/database_migration

Python scripts for migrating a MySQL database to a PostgreSQL database with a different structure

Primary LanguagePython

database_migration

Python scripts for migrating a MySQL database to a PostgreSQL database with a different structure.

The databases belong to an edition project, Zacharias Topelius Skrifter, publishing the works of the author Zacharias Topelius. The edition is available on a website, but it was also published as e-books and in print. The PostgreSQL database is part of a Generic Digital Edition Platform, managed by the Society of Swedish Literature in Finland.

The database contains information about editions, texts, manuscripts, versions, facsimiles and editorial texts. The scripts listed below were written in the first half of 2020 and then used for migrating the relevant information. The new database improves the workflow of the publishing process considerably by storing more information, such as file paths for each text. Before, when (re)publishing a text on the web, the editor had to choose the file path by hand, and it wasn't permanently stored. On the new platform, this is no longer necessary. A lot of the functionality in the scripts deals with finding out the correct file paths for each text. Obviously, we didn't want to add 7 000 file paths manually into the new database.
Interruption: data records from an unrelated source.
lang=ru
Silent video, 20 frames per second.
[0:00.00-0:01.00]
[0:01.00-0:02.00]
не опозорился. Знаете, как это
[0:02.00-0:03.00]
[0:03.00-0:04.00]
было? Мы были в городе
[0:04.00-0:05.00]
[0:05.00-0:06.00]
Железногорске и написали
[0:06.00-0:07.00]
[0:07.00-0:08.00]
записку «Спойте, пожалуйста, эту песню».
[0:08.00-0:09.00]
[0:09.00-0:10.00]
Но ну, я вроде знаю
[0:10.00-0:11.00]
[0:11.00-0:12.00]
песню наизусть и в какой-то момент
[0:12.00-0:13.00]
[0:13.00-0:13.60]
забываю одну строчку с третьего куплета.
There is also a script which creates the tables of contents for the editions (TOC was a table in the old database, but each TOC is a separate JSON file on the new platform). Another script splits large XML files into smaller ones, based on information from the database. Yet another one uses an API to fetch metadata for URL:s and inserts it into the database. The two last scripts update a remaining MySQL database, connected to the new platform.

All scripts were written in a pair programming context.

Database migration scripts for Zacharias Topelius Skrifter

As a general rule, the scripts only migrate data concerning collections that are or will be a part of the published edition.

Data belonging to previously planned but abandoned collections is not migrated.

The scripts should be run in the following order:

1. migrate_main_tables.py

Enter the project name as the value of the variable project_name before running the script.

The script creates two JSON files which map id:s from the old db to id:s created in the new db, in the id_dictionaries folder.

2. migrate_manuscripts_and_versions.py

This script uses publication_ids.json which was created by script 1.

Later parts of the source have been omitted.